Die Therapie ist nach dem Schweizer Neurologen Dr. med. Alois Brügger benannt, der die Methode in seinem Forschungs- und Schulungszentrum in Zürich entwickelt hat. Er beschreibt in seinen Büchern, dass zahlreiche, als "Rheumatische Beschwerden" bekannte Erkrankungen des Bewegungssystems auf Fehlbelastungen von Wirbelsäule und Gelenken durch eine schlechte Körperhaltung im Alltag zurückzuführen sind.

Hierzu zählen z.B.:
  • Nacken-, Schulter- und Armschmerzen
  • Rückenschmerzen
  • ausstrahlende Schmerzen in die Beine (Ischialgie)
  • Abnutzungserscheinungen an den Gelenken (Arthrosen)

Fehlbelastungen bedeuten eine Überbeanspruchung, vor allem der Muskeln und Sehnen. Im Gegensatz zur schlechten bzw. krummen Körperhaltung werden bei der aufrechten Körperhaltung die Aufbauelemente (Knochen, Gelenke, Kapsel- und Bandapparat, Muskulatur) optimal, d.h. mit dem kleinsten Aufwand beansprucht.

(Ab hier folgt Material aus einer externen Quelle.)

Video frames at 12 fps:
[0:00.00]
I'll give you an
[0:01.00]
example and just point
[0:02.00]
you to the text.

Bei der schlechten Körperhaltung kommt es dagegen zu kompensatorischen vermehrten Spannungen jener Muskeln, die in die aufrechte Körperhaltung drängen. Das Abweichen von dieser Position verstärkt die reflektorischen Verspannungen und lässt die Muskeln, die an diesen Bewegungen und Körperhaltungen beteiligt sind, schmerzhaft werden. Diese zentralnervös gesteuerten Mechanismen bilden die Grundlagen des "Weichteilrheumas". Eine erfolgreiche Therapie muss daher beinhalten:
  • Erlernen aufrechter Körperhaltung während der Arbeit im Alltag
  • Korrektur der Statik der gesamten Körpers
  • Lösen der infolge länger anhaltender konzentrischer Muskelkontraktion entstandenen Muskelkontrakturen (Verkürzungen)

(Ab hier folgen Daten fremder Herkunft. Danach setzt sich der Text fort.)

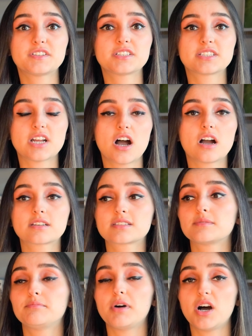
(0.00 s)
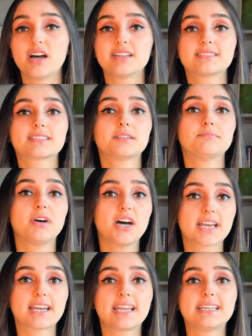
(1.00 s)
for stocks, bonds,
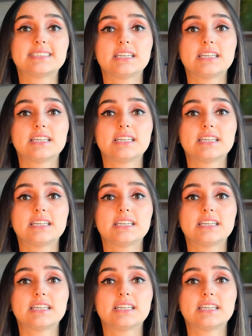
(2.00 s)
commodities,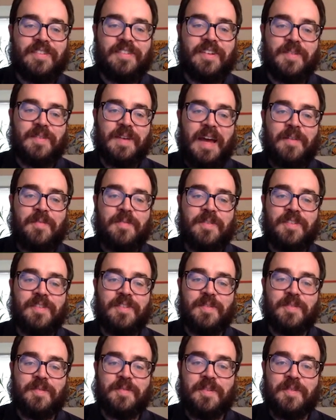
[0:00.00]
So F
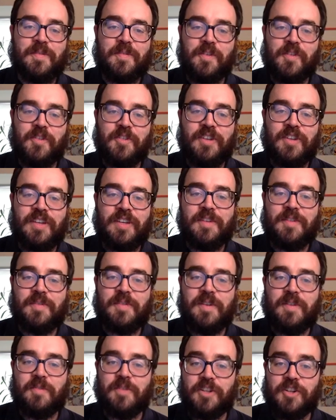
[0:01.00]
is the, the version
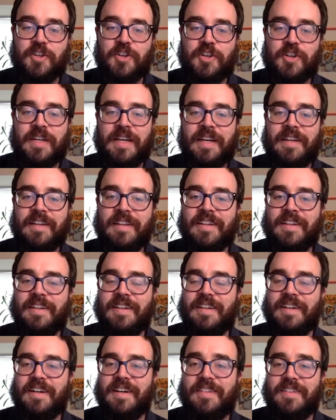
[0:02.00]
of, of returning
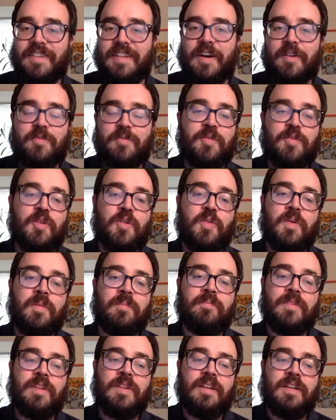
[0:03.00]
uh,
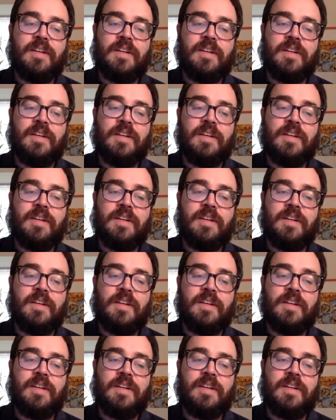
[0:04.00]
t.foo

  • Lokale Behandlung ( evtl. mit Wärme ) von entstandenen sekundären Ödemen, die die aufrechte Körperhaltung behindern.
 
Abrechnungshinweis:
Brügger-Therapie ist keine verordnungsfähige Leistungsposition und kann deshalb von uns nur mit der Verordnung „Krankengymnastik“ abgerechnet werden.